(MATERIAL FOR THIS TASK)
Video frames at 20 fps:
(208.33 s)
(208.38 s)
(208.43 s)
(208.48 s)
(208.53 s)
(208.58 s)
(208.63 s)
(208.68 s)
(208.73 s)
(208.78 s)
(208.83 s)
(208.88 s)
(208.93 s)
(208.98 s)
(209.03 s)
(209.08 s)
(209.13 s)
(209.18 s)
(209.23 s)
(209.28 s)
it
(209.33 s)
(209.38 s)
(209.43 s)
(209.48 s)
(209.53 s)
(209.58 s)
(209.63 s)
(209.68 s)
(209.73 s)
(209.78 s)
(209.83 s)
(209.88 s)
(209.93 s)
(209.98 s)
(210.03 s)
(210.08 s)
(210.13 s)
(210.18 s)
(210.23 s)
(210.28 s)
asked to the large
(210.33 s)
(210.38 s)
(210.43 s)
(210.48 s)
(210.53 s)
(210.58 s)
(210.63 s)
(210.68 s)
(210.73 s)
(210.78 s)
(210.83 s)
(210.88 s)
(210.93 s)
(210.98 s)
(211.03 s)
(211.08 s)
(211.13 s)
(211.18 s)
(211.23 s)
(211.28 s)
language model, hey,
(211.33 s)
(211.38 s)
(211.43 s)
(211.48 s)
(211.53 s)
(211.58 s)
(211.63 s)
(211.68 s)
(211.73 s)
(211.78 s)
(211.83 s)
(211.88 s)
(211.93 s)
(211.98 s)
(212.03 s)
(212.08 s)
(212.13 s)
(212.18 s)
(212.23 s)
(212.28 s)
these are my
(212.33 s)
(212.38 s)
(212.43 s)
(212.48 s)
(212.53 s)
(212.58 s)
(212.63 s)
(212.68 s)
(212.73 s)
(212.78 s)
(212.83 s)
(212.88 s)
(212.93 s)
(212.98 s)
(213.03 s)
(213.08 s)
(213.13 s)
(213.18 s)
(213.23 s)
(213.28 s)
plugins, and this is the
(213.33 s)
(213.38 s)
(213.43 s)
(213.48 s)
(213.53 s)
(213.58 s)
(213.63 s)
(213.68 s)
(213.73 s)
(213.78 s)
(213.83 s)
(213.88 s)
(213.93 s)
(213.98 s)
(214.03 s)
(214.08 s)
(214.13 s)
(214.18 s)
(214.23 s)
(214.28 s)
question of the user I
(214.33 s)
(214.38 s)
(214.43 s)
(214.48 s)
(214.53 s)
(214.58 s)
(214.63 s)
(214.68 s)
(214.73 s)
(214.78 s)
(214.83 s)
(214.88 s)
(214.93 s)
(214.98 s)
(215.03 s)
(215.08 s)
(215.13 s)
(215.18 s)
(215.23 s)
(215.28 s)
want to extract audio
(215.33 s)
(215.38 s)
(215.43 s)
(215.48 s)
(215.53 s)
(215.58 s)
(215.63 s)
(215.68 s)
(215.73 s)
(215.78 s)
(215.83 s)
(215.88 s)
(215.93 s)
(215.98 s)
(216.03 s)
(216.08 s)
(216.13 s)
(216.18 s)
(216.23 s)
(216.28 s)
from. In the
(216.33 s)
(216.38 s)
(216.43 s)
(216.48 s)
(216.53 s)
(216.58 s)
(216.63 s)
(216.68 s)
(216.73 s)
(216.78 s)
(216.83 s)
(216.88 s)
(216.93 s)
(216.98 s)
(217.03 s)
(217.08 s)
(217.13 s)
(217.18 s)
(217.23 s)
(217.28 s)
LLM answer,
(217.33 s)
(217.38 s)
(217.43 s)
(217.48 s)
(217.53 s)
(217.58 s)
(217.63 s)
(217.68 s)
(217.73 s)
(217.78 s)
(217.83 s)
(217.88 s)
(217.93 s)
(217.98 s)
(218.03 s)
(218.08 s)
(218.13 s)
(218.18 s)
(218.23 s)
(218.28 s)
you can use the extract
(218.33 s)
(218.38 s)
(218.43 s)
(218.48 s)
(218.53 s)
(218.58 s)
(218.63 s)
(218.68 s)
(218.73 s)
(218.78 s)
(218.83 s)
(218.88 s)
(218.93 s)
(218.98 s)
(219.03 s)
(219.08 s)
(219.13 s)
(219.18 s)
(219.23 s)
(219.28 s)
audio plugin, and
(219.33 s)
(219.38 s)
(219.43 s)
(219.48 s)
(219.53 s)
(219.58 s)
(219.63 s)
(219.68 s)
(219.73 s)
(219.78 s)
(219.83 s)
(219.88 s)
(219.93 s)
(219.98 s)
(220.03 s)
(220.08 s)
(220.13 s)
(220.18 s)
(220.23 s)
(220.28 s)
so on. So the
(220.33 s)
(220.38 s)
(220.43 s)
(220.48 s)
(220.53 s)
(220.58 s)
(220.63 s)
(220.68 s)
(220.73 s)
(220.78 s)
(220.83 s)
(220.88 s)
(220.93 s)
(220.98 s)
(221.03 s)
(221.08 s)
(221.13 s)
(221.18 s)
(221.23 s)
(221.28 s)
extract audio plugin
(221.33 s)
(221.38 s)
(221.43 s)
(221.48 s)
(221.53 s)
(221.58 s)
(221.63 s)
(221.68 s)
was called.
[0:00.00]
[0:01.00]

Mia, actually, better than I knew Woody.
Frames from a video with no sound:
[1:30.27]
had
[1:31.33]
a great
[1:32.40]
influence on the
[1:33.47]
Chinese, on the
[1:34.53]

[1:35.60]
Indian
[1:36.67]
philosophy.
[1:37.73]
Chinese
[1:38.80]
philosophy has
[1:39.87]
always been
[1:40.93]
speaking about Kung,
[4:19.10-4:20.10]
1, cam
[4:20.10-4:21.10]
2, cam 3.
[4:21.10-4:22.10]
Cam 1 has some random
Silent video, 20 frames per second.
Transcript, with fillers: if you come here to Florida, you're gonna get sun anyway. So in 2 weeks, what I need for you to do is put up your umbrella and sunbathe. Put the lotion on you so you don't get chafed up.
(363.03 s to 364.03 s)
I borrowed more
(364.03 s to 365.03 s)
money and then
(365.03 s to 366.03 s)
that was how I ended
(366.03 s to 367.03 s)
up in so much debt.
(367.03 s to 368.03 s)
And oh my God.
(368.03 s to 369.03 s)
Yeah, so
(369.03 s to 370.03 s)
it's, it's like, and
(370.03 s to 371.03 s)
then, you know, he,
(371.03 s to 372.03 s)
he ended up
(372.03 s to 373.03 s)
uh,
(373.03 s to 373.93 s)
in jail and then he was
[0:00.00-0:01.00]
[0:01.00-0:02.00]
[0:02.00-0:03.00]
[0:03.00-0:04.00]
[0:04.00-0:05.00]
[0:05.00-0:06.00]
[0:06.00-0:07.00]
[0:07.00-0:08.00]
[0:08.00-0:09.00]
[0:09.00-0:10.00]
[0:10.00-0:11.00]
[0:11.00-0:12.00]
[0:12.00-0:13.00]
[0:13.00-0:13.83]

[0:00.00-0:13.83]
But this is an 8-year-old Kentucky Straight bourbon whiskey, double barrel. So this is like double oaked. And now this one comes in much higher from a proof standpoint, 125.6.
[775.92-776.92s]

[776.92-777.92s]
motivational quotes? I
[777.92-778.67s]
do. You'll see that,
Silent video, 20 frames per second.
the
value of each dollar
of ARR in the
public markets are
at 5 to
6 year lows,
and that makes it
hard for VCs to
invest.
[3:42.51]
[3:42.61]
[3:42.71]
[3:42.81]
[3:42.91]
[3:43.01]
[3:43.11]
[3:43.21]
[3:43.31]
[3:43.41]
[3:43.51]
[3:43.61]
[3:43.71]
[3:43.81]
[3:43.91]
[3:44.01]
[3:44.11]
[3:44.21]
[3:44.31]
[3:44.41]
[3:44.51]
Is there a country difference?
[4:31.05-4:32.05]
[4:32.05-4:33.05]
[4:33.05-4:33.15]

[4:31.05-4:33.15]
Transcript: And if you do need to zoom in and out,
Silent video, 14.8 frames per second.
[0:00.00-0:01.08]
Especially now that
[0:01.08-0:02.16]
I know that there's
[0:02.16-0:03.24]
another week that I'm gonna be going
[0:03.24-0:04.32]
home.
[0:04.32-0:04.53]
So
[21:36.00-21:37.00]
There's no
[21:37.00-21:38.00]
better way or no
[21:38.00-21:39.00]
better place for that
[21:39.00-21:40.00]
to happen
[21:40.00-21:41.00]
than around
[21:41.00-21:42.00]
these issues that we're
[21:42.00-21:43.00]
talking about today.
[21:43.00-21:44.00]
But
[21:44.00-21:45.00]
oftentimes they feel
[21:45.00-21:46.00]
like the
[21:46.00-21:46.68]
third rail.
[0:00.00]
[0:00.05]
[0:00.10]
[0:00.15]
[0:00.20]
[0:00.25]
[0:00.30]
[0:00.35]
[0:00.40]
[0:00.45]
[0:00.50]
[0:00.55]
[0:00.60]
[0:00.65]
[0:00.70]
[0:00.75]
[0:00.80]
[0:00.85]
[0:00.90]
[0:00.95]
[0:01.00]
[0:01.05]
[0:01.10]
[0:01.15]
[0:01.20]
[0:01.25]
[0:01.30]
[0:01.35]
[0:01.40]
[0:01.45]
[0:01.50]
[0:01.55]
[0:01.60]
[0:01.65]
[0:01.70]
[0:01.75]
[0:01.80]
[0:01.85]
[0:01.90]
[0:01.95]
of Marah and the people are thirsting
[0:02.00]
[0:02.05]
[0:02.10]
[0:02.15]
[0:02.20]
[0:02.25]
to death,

(WORK TO COMPLETE)
Wherever a line above contains the string "need", copy that line.

(RESPONSE BOX)
Transcript, with fillers: if you come here to Florida, you're gonna get sun anyway. So in 2 weeks, what I need for you to do is put up your umbrella and sunbathe. Put the lotion on you so you don't get chafed up.
Transcript: And if you do need to zoom in and out,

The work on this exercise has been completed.